Work to complete >> The listing below is to be copied exactly, with pictures excluded.

Data for this exercise >>
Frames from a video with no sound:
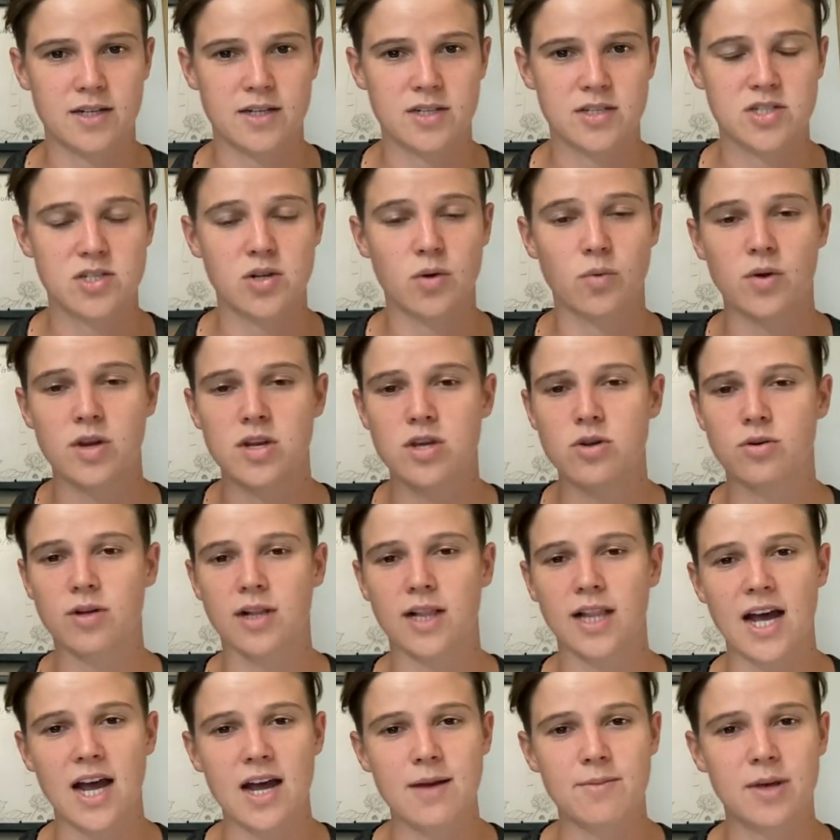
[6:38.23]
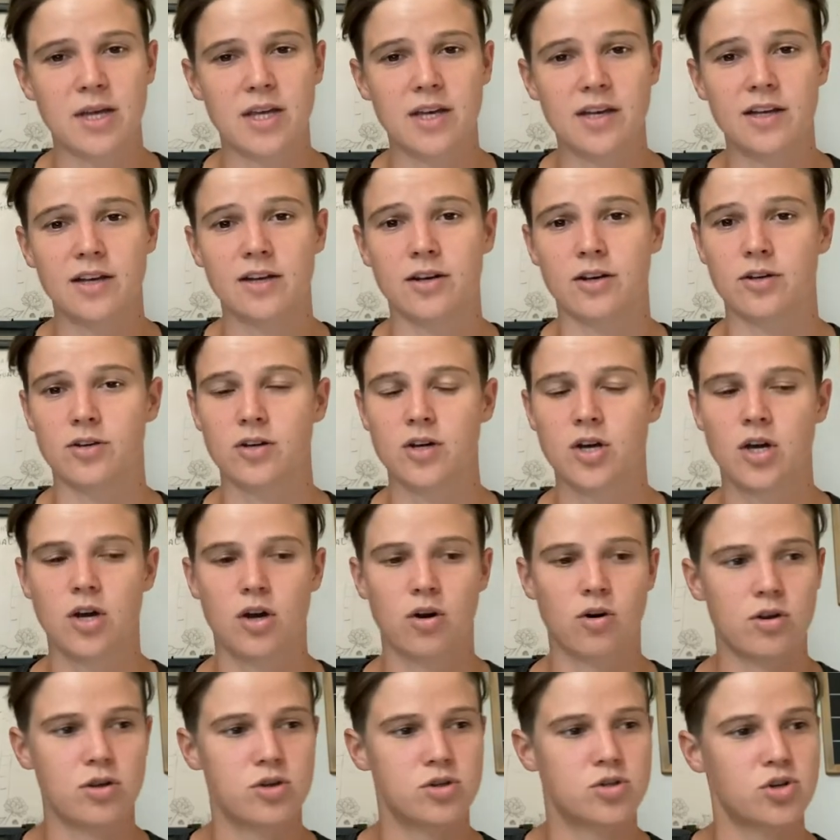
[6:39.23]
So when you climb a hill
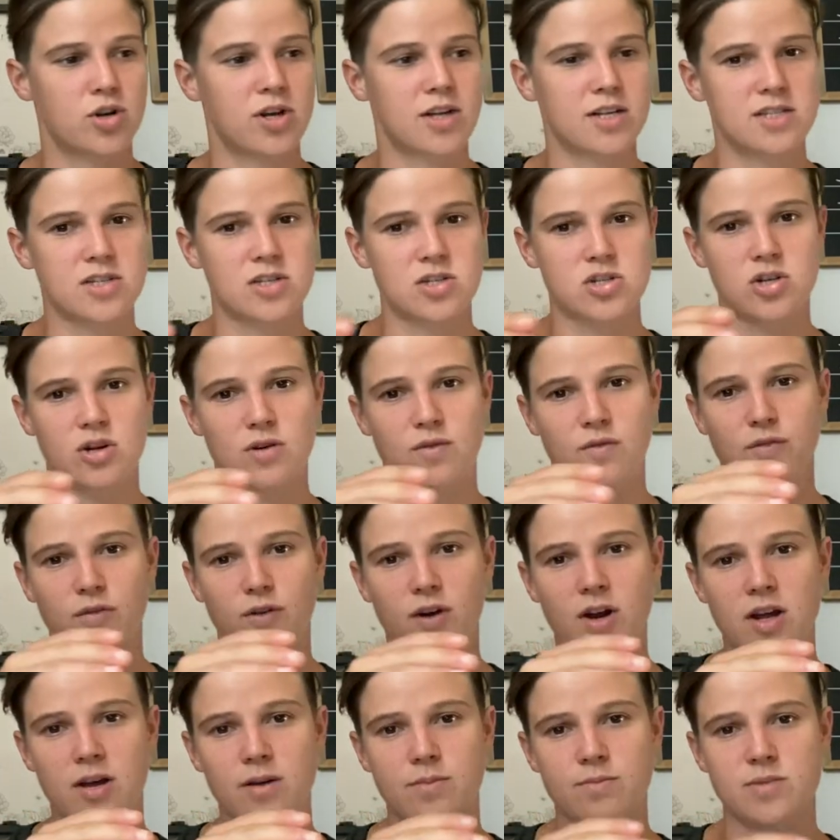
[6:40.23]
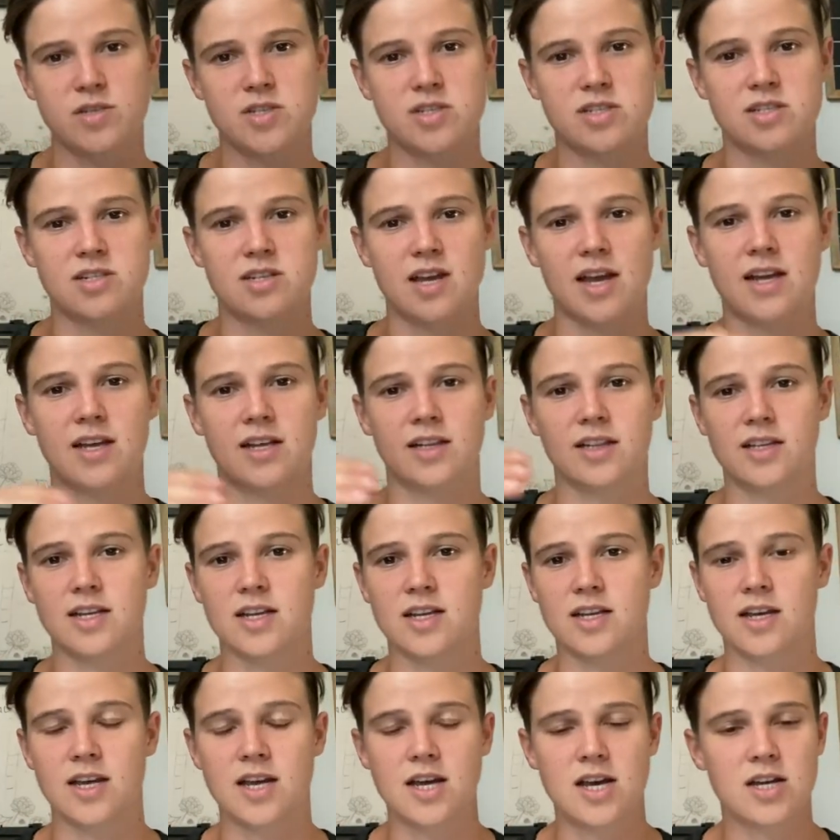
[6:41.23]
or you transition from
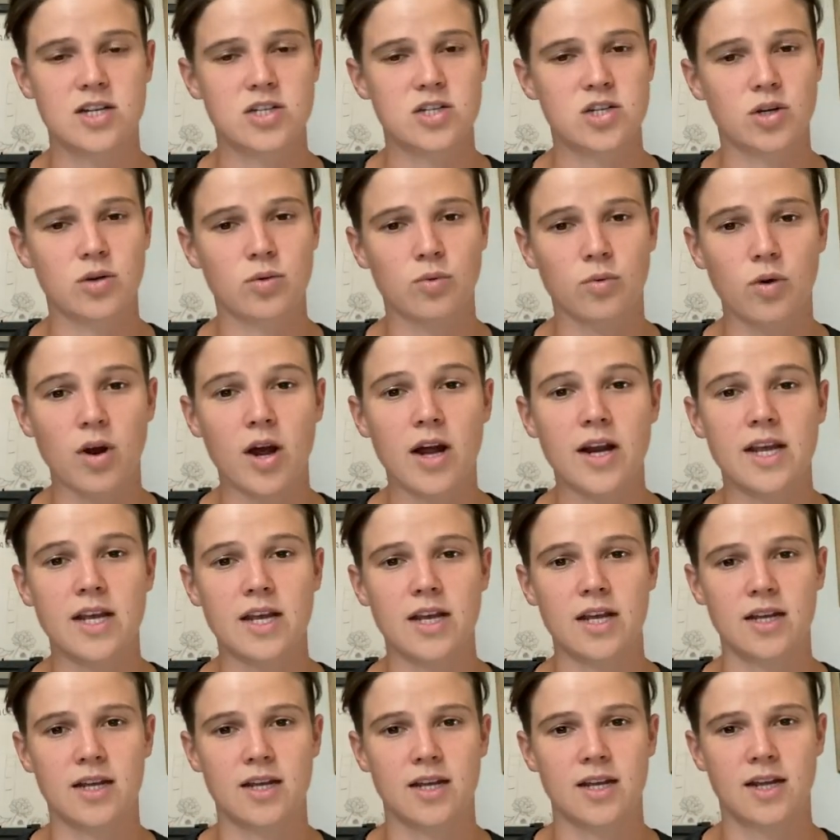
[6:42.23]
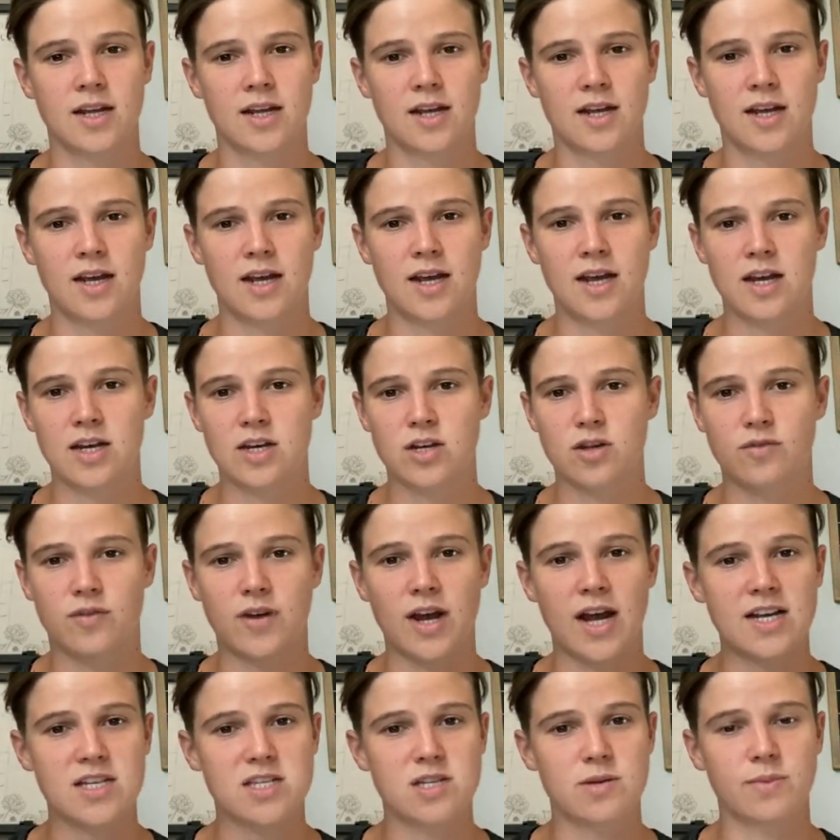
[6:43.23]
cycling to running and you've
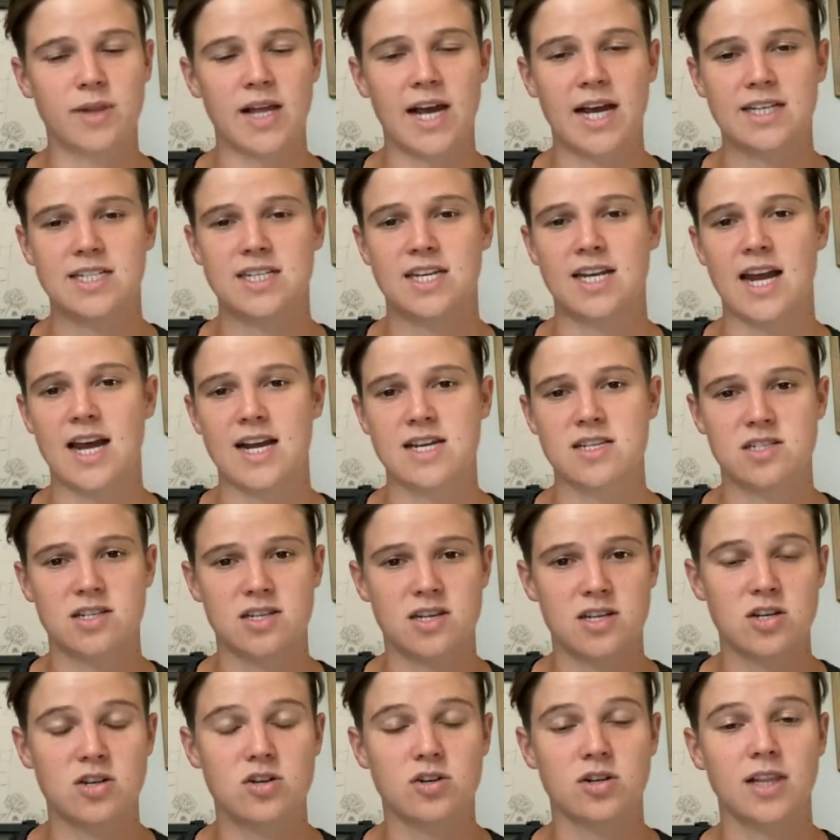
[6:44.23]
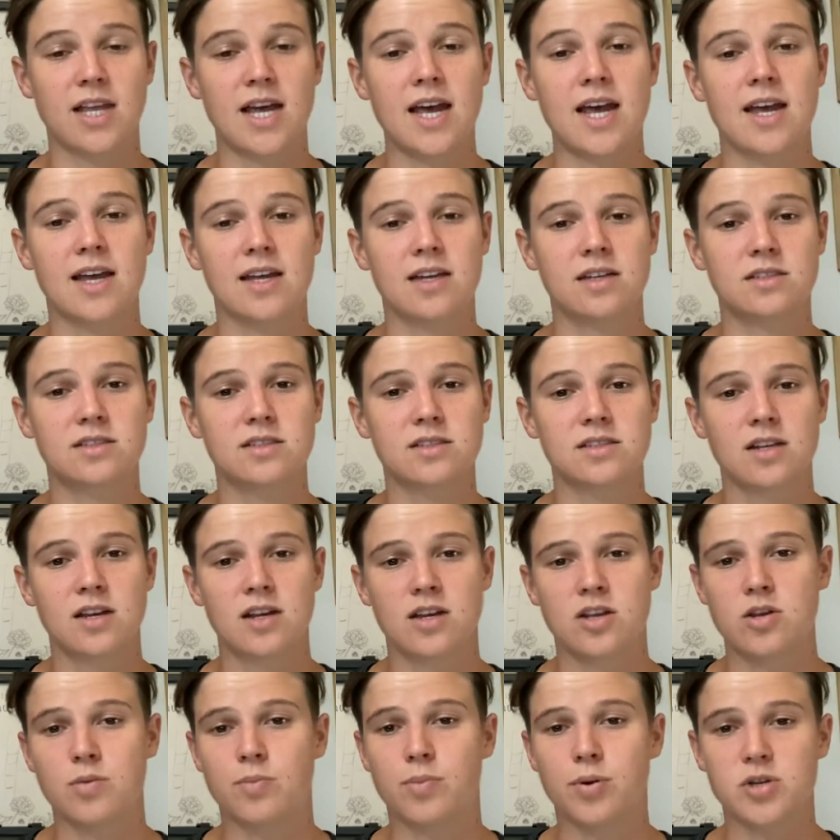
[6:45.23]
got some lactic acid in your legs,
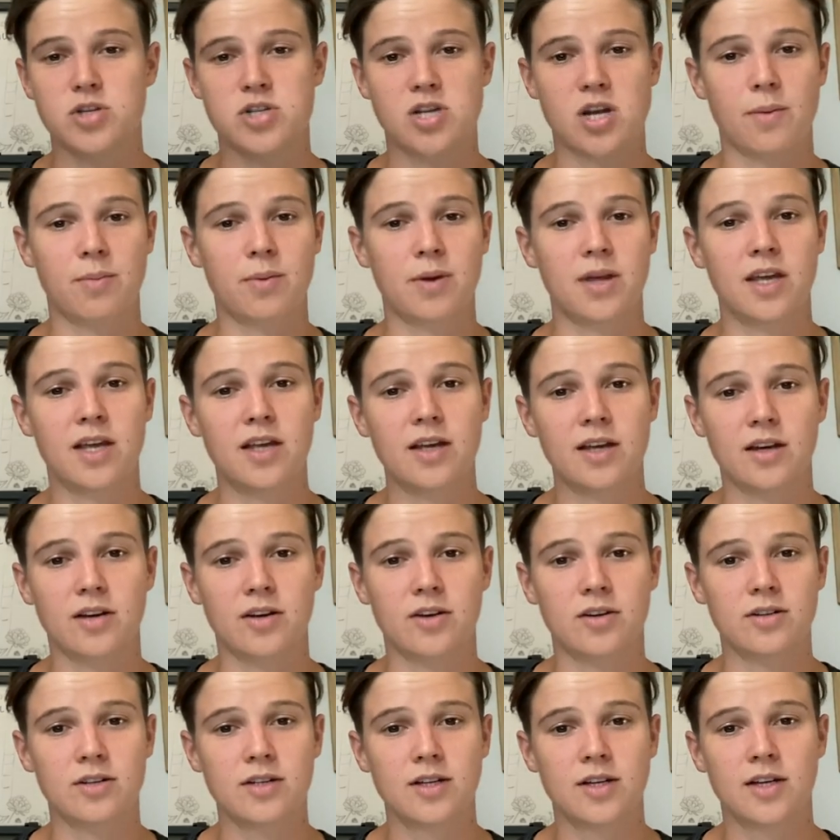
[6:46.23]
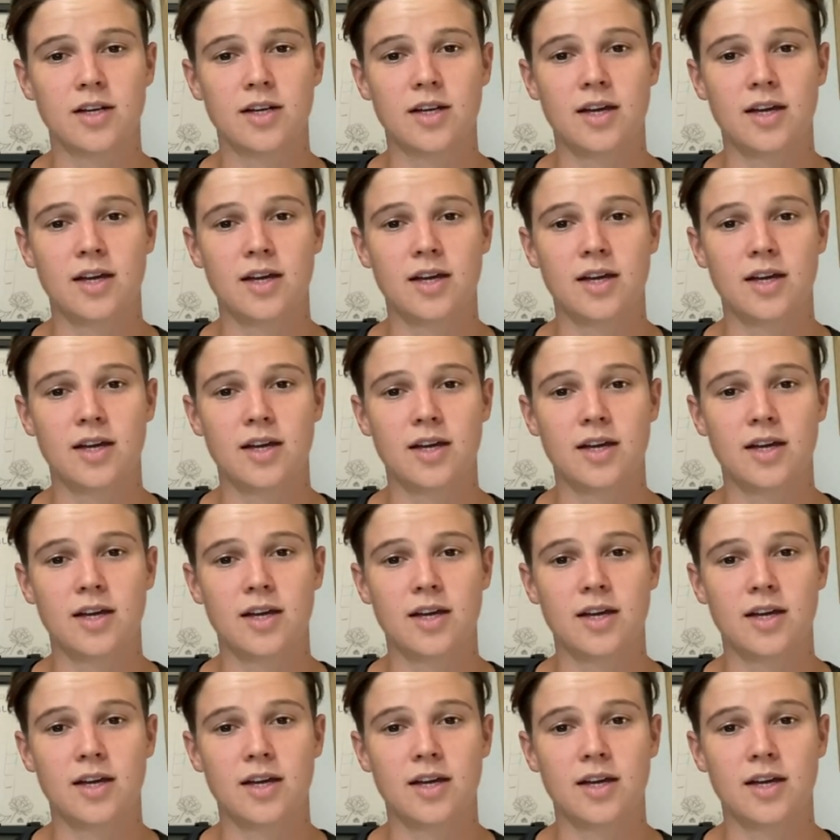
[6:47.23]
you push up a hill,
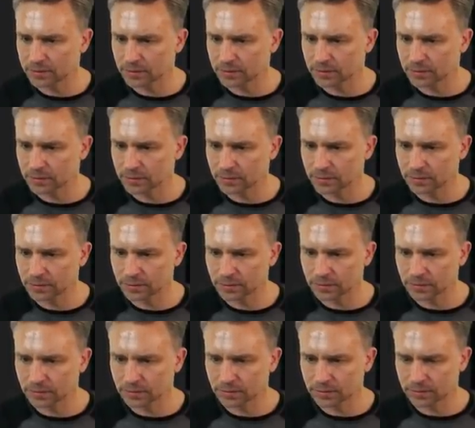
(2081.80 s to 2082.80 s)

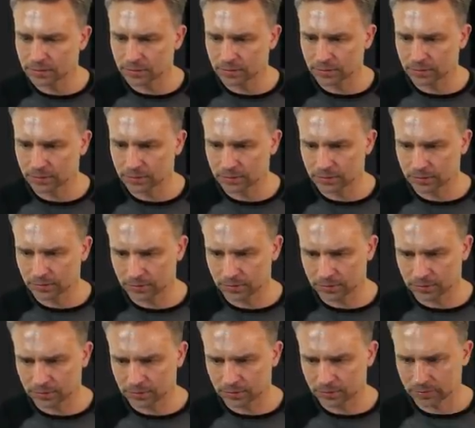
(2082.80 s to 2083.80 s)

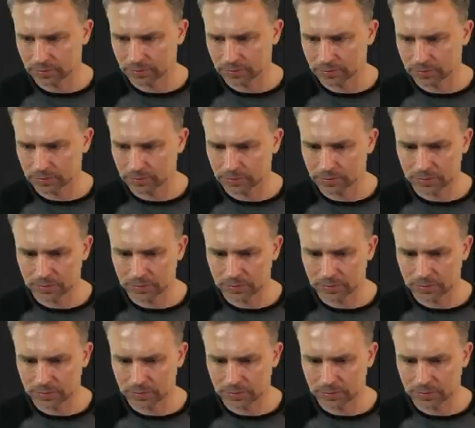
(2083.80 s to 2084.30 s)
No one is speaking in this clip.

The answer >>
Frames from a video with no sound:
[6:38.23]
[6:39.23]
So when you climb a hill
[6:40.23]
[6:41.23]
or you transition from
[6:42.23]
[6:43.23]
cycling to running and you've
[6:44.23]
[6:45.23]
got some lactic acid in your legs,
[6:46.23]
[6:47.23]
you push up a hill,
(2081.80 s to 2082.80 s)

(2082.80 s to 2083.80 s)

(2083.80 s to 2084.30 s)
No one is speaking in this clip.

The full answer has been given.